In Inghilterra gli spray decongestionanti nasali a base di xilometazolina e ossimetazolina potranno essere utrilizzati per non più di cinque giorni: è la nuova indicazione della Medicines and healthcare products regulatory agency (Mhra, l’agenzia del farmaco britannica) che ha aggiornato le raccomandazioni di sicurezza su questi medicinali di largo consumo. La decisione, riferita dal Pharmaceutical Journal, riguarda in particolare i prodotti da banco (senza obbligo di ricetta) utilizzati per alleviare la congestione nasale associata a raffreddore, influenza e allergie.
Alla base dell’intervento ci sono le evidenze raccolte negli ultimi anni su alcuni effetti indesiderati legati all’uso prolungato. Tra questi, la cosiddetta congestione di rimbalzo, una condizione temporanea in cui le cavità nasali tornano a gonfiarsi e ostruirsi proprio a causa del trattamento, e la rinite medicamentosa, forma cronica caratterizzata da congestione severa e alterazioni visibili della mucosa. Segnalati anche casi di tachifilassi, cioè una riduzione dell’efficacia dovuta allo sviluppo di tolleranza al farmaco. Secondo l’agenzia britannica, questi fenomeni possono indurre il paziente a interpretare erroneamente i sintomi come una prosecuzione del disturbo iniziale, prolungando così l’utilizzo del prodotto e innescando un circolo vizioso.

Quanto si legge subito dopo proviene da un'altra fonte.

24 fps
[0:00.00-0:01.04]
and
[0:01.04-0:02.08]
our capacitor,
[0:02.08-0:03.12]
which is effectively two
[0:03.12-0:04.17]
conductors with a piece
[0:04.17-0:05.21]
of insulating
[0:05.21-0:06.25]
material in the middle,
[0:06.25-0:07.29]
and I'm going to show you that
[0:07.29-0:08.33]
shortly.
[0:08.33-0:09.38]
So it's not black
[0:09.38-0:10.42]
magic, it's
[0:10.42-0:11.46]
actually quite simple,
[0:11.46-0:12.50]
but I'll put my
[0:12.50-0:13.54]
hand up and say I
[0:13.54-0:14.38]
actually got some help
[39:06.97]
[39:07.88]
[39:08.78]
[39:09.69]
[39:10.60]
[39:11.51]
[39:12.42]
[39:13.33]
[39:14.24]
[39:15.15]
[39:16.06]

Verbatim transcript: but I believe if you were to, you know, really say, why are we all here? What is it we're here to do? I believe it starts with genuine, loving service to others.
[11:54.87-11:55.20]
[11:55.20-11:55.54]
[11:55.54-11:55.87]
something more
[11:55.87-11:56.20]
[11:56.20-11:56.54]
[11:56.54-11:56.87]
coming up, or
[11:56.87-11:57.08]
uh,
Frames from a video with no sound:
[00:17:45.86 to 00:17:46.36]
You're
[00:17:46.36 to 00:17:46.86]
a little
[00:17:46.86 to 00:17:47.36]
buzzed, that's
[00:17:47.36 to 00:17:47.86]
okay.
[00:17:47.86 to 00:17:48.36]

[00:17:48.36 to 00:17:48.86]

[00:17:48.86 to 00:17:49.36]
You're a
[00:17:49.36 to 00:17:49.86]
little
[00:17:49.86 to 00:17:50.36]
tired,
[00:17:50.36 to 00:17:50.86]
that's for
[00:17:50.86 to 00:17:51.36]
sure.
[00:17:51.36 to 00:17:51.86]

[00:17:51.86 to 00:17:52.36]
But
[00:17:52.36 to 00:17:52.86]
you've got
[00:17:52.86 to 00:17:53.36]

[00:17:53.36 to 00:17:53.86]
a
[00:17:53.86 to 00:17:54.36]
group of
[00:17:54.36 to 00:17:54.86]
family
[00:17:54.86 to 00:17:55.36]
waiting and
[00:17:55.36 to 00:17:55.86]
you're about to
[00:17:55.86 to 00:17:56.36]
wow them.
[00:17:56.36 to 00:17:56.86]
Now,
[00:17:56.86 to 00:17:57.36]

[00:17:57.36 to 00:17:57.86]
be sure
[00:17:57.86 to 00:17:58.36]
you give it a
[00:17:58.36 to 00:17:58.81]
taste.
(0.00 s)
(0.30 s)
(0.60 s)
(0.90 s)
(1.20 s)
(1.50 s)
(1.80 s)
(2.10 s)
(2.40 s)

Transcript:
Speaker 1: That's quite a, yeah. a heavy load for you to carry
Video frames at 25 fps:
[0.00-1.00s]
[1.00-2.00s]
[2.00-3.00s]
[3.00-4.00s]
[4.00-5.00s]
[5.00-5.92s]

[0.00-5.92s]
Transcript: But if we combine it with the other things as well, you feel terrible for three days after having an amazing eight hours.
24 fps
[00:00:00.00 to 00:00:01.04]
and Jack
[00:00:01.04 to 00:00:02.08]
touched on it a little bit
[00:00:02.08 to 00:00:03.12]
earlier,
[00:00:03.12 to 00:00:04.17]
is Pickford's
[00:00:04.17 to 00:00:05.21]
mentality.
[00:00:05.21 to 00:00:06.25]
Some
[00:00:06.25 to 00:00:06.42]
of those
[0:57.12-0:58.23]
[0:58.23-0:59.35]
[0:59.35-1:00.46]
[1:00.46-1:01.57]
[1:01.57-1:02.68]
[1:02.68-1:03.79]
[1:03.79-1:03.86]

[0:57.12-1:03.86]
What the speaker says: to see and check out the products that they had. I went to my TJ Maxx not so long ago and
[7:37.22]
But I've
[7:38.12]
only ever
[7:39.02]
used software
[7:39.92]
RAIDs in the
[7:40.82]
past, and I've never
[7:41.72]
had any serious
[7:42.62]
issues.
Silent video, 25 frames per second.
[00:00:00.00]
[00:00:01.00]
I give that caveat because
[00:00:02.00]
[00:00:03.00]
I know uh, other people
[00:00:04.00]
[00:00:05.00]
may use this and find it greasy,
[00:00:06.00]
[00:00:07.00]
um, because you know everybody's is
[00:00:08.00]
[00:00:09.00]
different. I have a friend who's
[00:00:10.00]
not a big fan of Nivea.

Le nuove raccomandazioni arrivano al termine di una revisione delle evidenze condotta dai gruppi consultivi della Mhra, che hanno suggerito di ridurre la durata massima di utilizzo da sette a cinque giorni negli adulti e nei ragazzi sopra i 12 anni. In parallelo, l’agenzia ha disposto un aggiornamento delle confezioni: le nuove indicazioni dovranno riportare chiaramente il limite dei cinque giorni, mentre i fogli illustrativi saranno rafforzati per evidenziare i rischi legati a un uso prolungato. Nel frattempo, i prodotti già immessi sul mercato con le vecchie confezioni potranno continuare a essere venduti.
L’aggiornamento si inserisce in un contesto in cui la pratica dell’overuse sembra tutt’altro che marginale. Già a gennaio 2026 il Royal College of Pharmacy aveva richiamato l’attenzione sulla necessità di migliorare la consapevolezza pubblica: un’indagine tra farmacisti territoriali, pubblicata nel 2025, aveva rilevato che quasi due terzi degli intervistati (63%) erano intervenuti in casi sospetti di uso eccessivo di spray nasali. «Sosteniamo informazioni di prodotto più chiare e confezioni migliorate, insieme a messaggi coerenti al pubblico, per aumentare la consapevolezza che questi prodotti sono destinati esclusivamente a un uso a breve termine e per evitare danni prevenibili», ha commentato Amira Guirguis, chief scientist dell’organizzazione. «I farmacisti svolgono un ruolo chiave nel supportare i pazienti a un uso sicuro e nel consigliare alternative più appropriate quando necessario».
Dalla stessa agenzia regolatoria arriva un’indicazione operativa rivolta sia ai cittadini sia ai professionisti. Thao Huynh, responsabile per l’imaging respiratorio e le cure critiche dell’Mhra, invita chi continua ad avere congestione dopo cinque giorni a rivolgersi a un operatore sanitario per valutare la sospensione del trattamento e possibili alternative terapeutiche. «Questi spray nasali sono trattamenti sicuri ed efficaci quando utilizzati secondo le indicazioni. È importante leggere sempre il foglio illustrativo e le informazioni riportate sulla confezione», sottolinea.
Sul piano industriale, il recepimento delle nuove indicazioni richiederà tempi tecnici. L’associazione britannica dei prodotti da banco ha spiegato che, sebbene la linea guida sia già stata aggiornata, le confezioni attualmente in commercio potrebbero continuare a riportare il limite dei sette giorni. Le aziende stanno avviando le procedure regolatorie per l’adeguamento, con una transizione ai nuovi pack attesa nei prossimi mesi. Nel frattempo, resta centrale il ruolo del farmacista nel colmare il disallineamento informativo e orientare correttamente l’uso di questi medicinali, evitando derive di utilizzo improprio che, come evidenzia la revisione dell’Mhra, possono trasformare un trattamento sintomatico in una causa di cronicizzazione del disturbo.